Browse Exhibits (2 total)

Food from the Land and the Sea: Life and Death in the Desert Environment

The Art and Art History Collection includes objects from the Andean region of South America that are part of the art historical and archaeological laboratory experience of the UT Austin course ARH 347K "Art and Archaeology of Ancient Peru." This exhibit Food from the Land and the Sea: Life and Death in the Desert Environment is the result of student work at The University of Texas at Austin - please check back soon for more updates based on our most recent class!

Ancient Coastal Cultures of Peru: People and Animals at the Edge of the Pacific Ocean

Many ancient cultures inhabited the Andean region long before the Inka established their vast empire in Peru and beyond.
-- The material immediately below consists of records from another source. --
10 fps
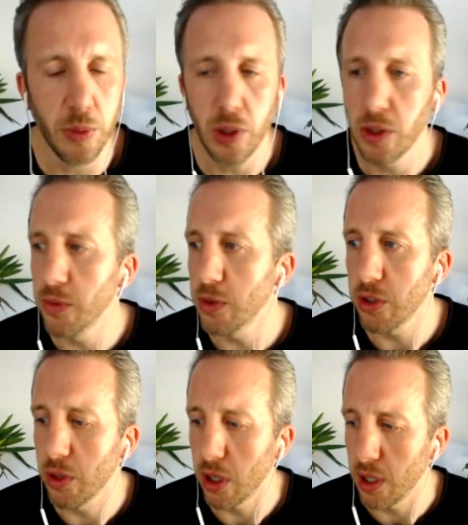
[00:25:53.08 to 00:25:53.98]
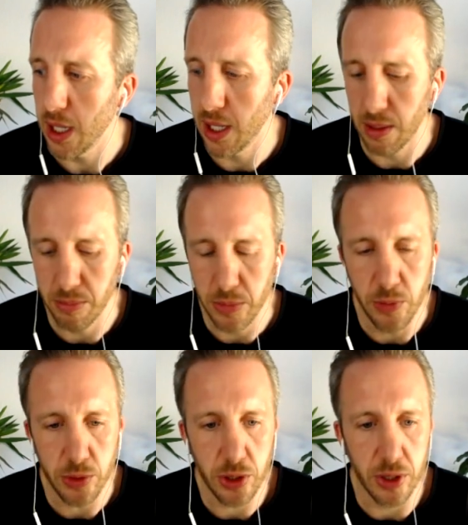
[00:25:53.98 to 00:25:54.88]
well, you've also got um, you've
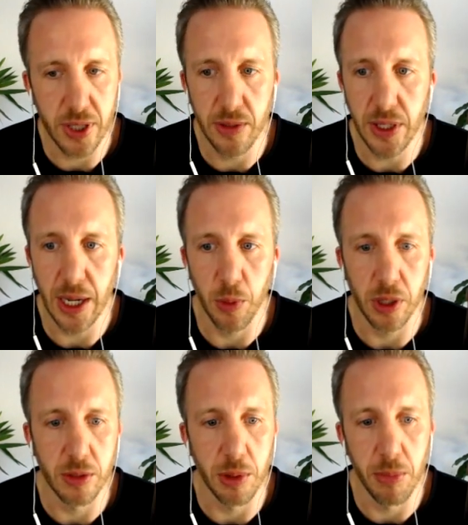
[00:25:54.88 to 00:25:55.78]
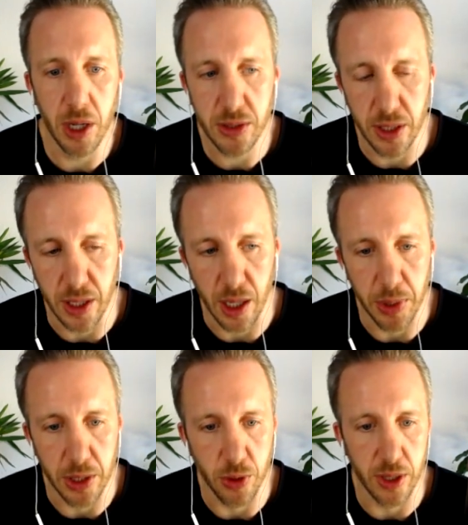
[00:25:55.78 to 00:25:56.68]
also got TV networks have been masking the IP
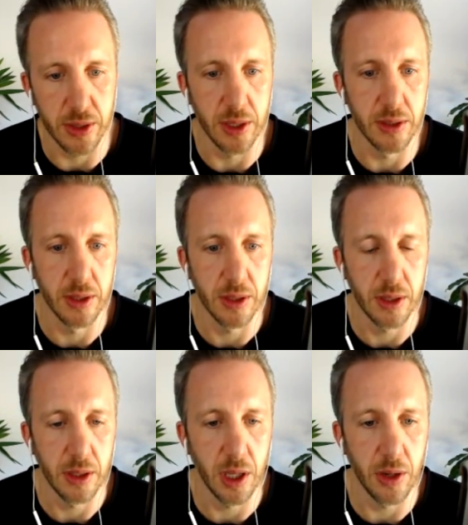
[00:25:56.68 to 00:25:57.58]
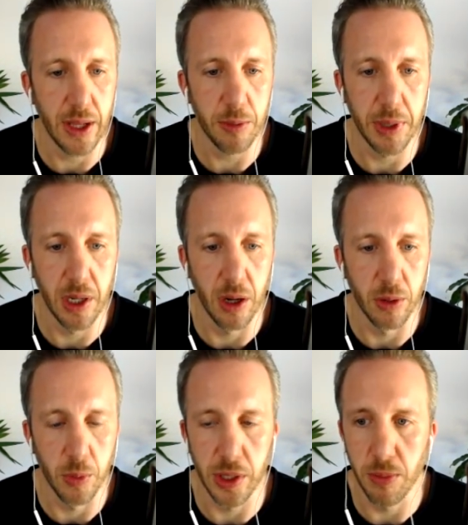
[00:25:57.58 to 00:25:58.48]
addresses. You know that's been
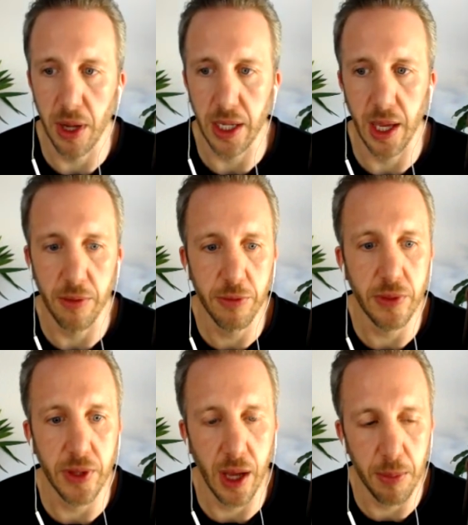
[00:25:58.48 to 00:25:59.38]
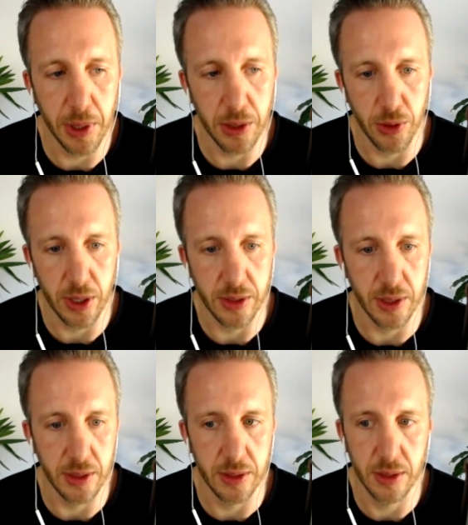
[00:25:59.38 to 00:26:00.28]
known where you might get fifty IP
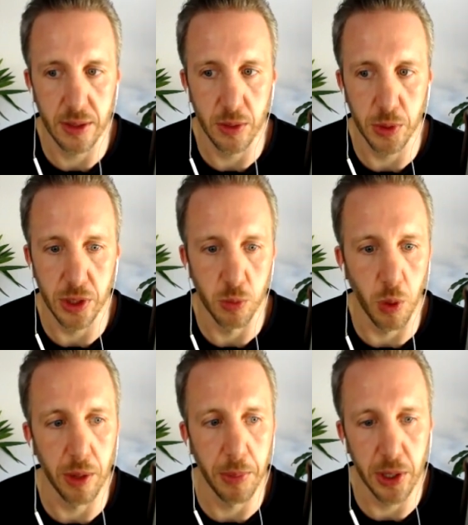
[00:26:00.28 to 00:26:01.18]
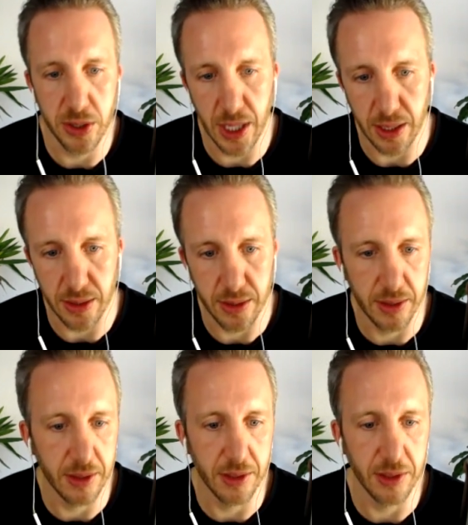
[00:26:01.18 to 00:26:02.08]
addresses, which is one per state,
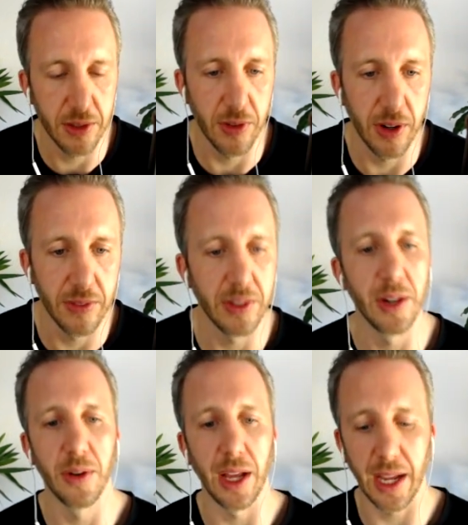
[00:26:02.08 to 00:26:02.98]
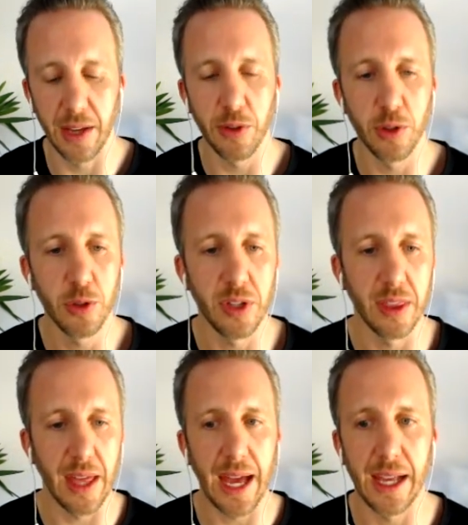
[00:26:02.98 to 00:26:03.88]
right? You know, like if you're
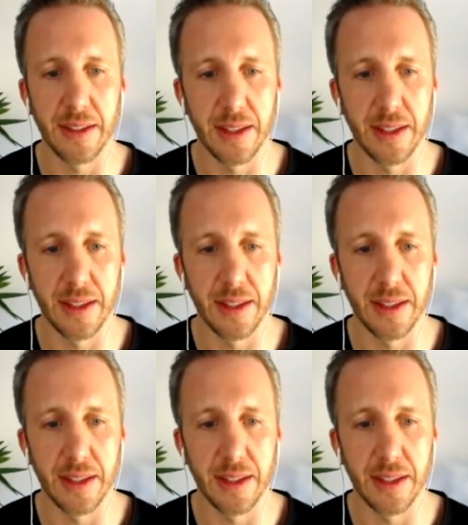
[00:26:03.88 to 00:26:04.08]
using that as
Of these, the Nasca and the Chimu both made the coastal area along the Pacific Ocean their homeland, and thrived there despite the desert environment of this region. These two cultures shared similar ecological zones, and similar concerns for survival in the arid vastness of the desert. However, they did not overlap in time or space. The Nasca are an Early Intermediate Period culture that lived on the southern coast of Peru between roughly 200 BCE and 600 CE in the same area previously home to the Paracas culture. The Chimu are a Late Intermediate Period culture on the north coast of Peru that emerged around 900 CE from their Moche predecessors from whom they inherited aspects of their arts, and also incorporated elements of the visual culture of their Sicán neighbors. In the 1470s, the Chimu became part of the empire of the Inka, who incorporated many of the artistic traditions of the Chimu along with the deep heritage of many of the preceding northern coastal cultures. Despite never knowing each other, the Nasca and the Chimu produced complex ceramics that share similar themes, but expressed them through very different form. The Nasca excelled at representing the natural world and the humans inhabiting it by painting with earthen slips in a wide range of colors on shapes that are often simple bowls or globular vessels with two spouts and a handle. The Chimu, on the other hand, specialized in monochromatic black surfaces, but even without color, they created realistic ceramic portraits of elements of the natural world in highly sculptural vessels, monumentalizing in particular agricultural crops and the animals of the land and the sea that they depended on for food, fibers for textiles, and for the transport of goods.